Pour sa Sérénade pour ténor, cor et cordes, composée à la demande du corniste Dennis Brain, le tout jeune Benjamin Britten – il n’avait pas trente ans –, à peine revenu d’un séjour prolongé aux Etats-Unis, choisit de mettre en musique six poèmes presque aussi crépusculaires que les Quatre Derniers Lieder d’un Richard Strauss qui n’avait plus que quelques années à vivre : hymnes à la nuit, mais aussi à la mort, chants funèbres conçus par quelques-uns des plus grands poètes anglais (dont Blake, Keats et Tennyson). Quinze ans après, le Nocturne pour ténor, sept instruments obligés et cordes revient sur cette fascination pour les ténèbres et le sommeil de la raison : les rêves sont cette fois au centre des huit poèmes, qui vont de Shakespeare au poète de la Première Guerre mondiale Wilfred Owen, en passant par les Romantiques. C’est tout l’art de Britten que de savoir unifier ces différents textes à l’intérieur d’un authentique cycle.

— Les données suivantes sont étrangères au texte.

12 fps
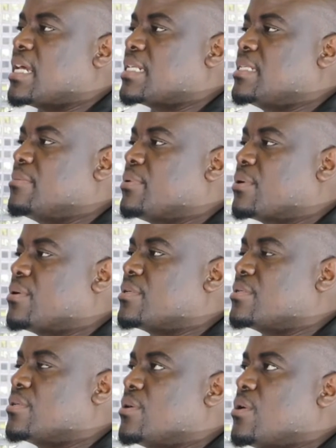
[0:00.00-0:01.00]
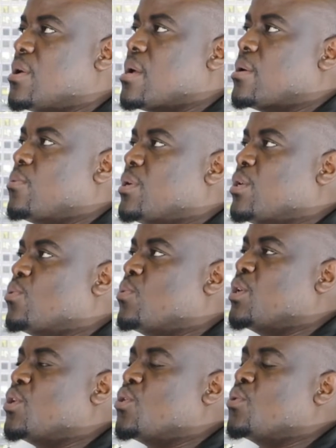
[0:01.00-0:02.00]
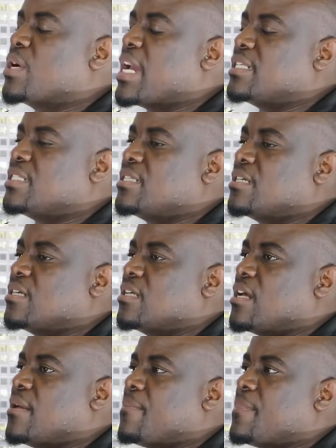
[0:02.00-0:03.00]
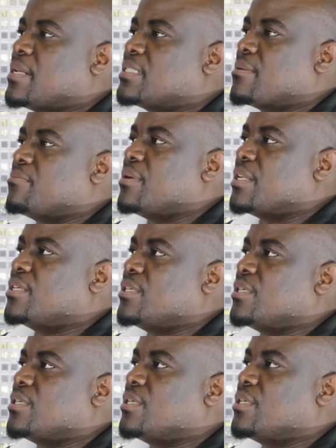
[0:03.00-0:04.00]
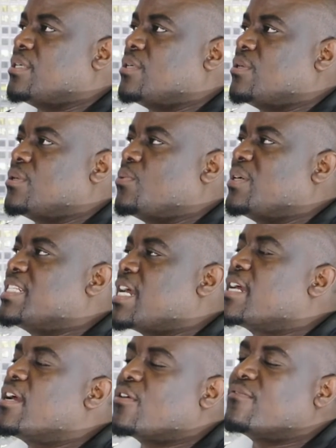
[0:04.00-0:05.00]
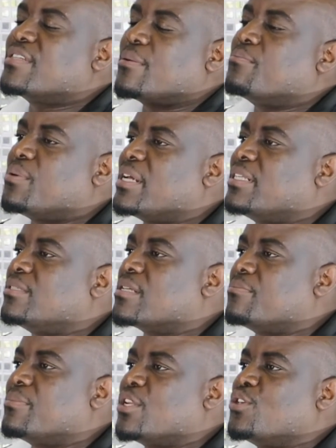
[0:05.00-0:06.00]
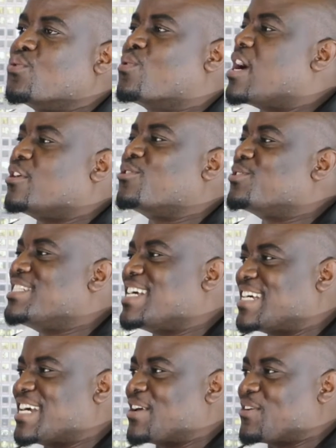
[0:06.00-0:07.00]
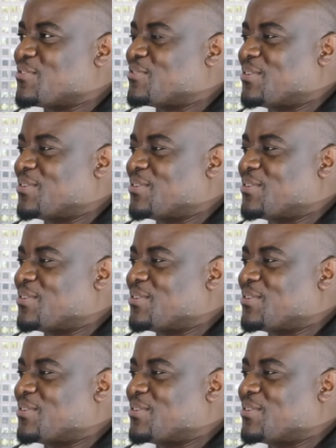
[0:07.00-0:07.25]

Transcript: that, because we look at somebody, we take care of somebody you cannot take care of.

Si Britten aimait à panacher les auteurs, son confrère Gerald Finzi (1901-1956), beaucoup moins connu de ce côté-ci de la Manche, a en revanche choisi pour son Dies Natalis, commande passée en 1938 par le Three Choirs Festival, des textes tous dus à Thomas Traherne, pasteur protestant du XVIIe siècle : après l’Intrada orchestrale, un extrait en prose tiré de Centuries of Meditation pour la « Rhapsody », puis trois poèmes d’inspiration également religieuse pour le reste du cycle. D’une modernité beaucoup plus discrète que Britten (avec malgré tout un beau déhanchement rythmique dans « The Rapture »), la musique de Finzi n’en reflète pas moins une authentique sensibilité poétique. Le couplage de Dies Natalis avec des pièces de son contemporain plus illustre devrait permettre de toucher un plus large public à cette œuvre, déjà défendue par d’illustres gosiers anglophones, comme le ténor John Mark Ainsley ou la soprano Susan Gritton.
En ce qui concerne les Britten, Peter Pears a évidemment enregistré tout ce répertoire, sous la direction du compositeur, dont on peut supposer qu’il respectait la volonté, mais en composant avec ses moyens vocaux très particuliers. Sauf à passer par le spiritisme, Mark Padmore ne peut être en communication aussi directe avec Britten, mais il offre l’avantage d’une voix infiniment plus souple et mélodieuse, rompue au répertoire baroque tout en ayant aussi abordé des styles beaucoup plus tardifs. Et quels étranges effets n’en tire-t-il pas ! Dans les premières mesures de la Sérénade de Britten, après le bref prologue confiée au cor (un Stephen Bell particulièrement volubile), on jurerait avoir affaire à deux voix distinctes, les notes les plus aiguës semblent sortir du gosier d’un contre-ténor. Là où Peter Pears réussissait à offrir un ensemble plus unifié, mais non sans nasalités et sons engorgés, Padmore propose des sonorités étranges, androgynes, troublantes, qui coexistent avec un timbre plus mâle, plus conforme à ce qu’on attend d’un ténor. Cette schizophrénie vocale peut déplaire, mais elle s’accorde assez bien au caractère halluciné des poèmes mis en musique par Britten, ce que renforce une prononciation particulièrement expressive et un talent d’acteur assez renversant, poussé parfois jusqu’à l’expressionnisme. Une version aux partis pris affirmés, à prendre ou à laisser.